#50-2-Follow: 50 NT Scholars to Read and Follow—Grant Macaskill

#50-2-Follow: 50 NT Scholars to Read and Follow—Grant Macaskill March 14, 2020

This blog series spotlights 50 NT scholars and their research. The goal of this series is to introduce readers to a wider circle of scholarship than they have encountered. The majority of people on this list are early or mid-career NT scholars who are doing great research and writing. 

Introducing

Grant Macaskill

 

Explain why you love teaching and/or writing, and why it brings you vocational satisfaction.

I love truth. I want to know more of it and to see others enjoy it. But truth is more than facts, and if we want to press beyond the superficial, we need to learn how to ask the right questions and how to exercise intellectual patience. That involves intellectual fellowship, of the kind we enjoy through reading and writing and through classroom collaboration. At every level, we need to get better at talking about truth and how to both pursue and advocate it, in a world that is losing its categories of truth to a pernicious reductionism. Even communities that consider themselves “faithful” are affected by that problem, more than they realise. I love my job because it gives me an opportunity to resist that.

What is one “big idea,” emphasis, or theme in your scholarship that you hope impacts the way students and scholars read and understand the NT?

The modern practice of exegesis is a very particular way of engaging with the biblical texts, driven by the values and priorities of the modern academic world. (The word “exegesis” itself is actually very recent, although it sounds old.) Usually, this is about retrieving something historical, whether that is the author’s original meaning or some set of circumstances behind the text. That’s fine, and the results of modern exegesis can be very important, but we need to appreciate that there are other ways of engaging with the text that might be more relevant to our task, depending on what we are really trying to do when we read the Bible. Sometimes this can simply involve recognising that ancient readers of Scripture (such as the New Testament authors or other contemporary Jewish readers) did not practice modern exegetical method when they read or combined scriptural texts. They followed different interpretative and creative principles. Sometimes, it means learning to read the Biblical material in different ways, in dialogue with theology or with ideological reflection. When we are trying to use the Bible in normative ways, in relation to ethics or doctrine, that becomes particularly important: we are often horribly naïve to the assumptions we make when we try to make our modern exegesis the basis for truth claims.

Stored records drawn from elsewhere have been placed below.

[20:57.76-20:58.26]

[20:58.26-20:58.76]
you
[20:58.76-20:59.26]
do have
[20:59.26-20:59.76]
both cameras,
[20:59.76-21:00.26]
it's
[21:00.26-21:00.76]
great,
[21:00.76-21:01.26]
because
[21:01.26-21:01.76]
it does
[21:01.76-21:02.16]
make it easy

Who is your academic hero and why?

My first hero would be Loren Stuckenbruck. Like me, he works on the Jewish contexts of the New Testament and the intertwining of early Jewish and early Christian thought. Loren is not just immensely well learned, he is also immensely kind. That is why he is my academic hero. My second would be my doctoral supervisor, Richard Bauckham, who exemplified the kind of work that seeks to think across the fragmented disciplines.

Name a few academic books that were formative for you as a student.

Brevard Childs, Biblical Theology in Crisis

Hans Frei, The Identity of Jesus Christ 

Richard Bauckham, God Crucified (now re-published in Jesus and the God of Israel)


 Read Macaskill’s Work

 Autism and the Church (Baylor University Press)

Living in Union with Christ: Paul’s Gospel and Christian Moral Identity

Union with Christ in the New Testament

Follow Macaskill ONLINE

“The Idolatrous Self and the Eikon: The Possibility of Worship” (Annual Karl Barth Lecture VIDEO)

“The NT and Intellectual Humility” (Lecture, VIDEO)

“Autism and the Bible” (Lecture, VIDEO)

Follow Macaskill on Social Media

Twitter


If you ran into me at SBL, and you didn’t want to talk about New Testament studies, what would you want to talk about?

road cycling, songwriting, the writings of Neil Gaiman.

What is a research/writing project you are working on right now that you are excited about?

I have a longstanding project to develop a two-volume theological commentary on Romans that will come out in the T&T Clark International Theological Commentary series. I am also working on a comparison of the uniquely Slavonic and uniquely Ethiopic Enoch material. Both projects are exciting. Neither will be out for some time.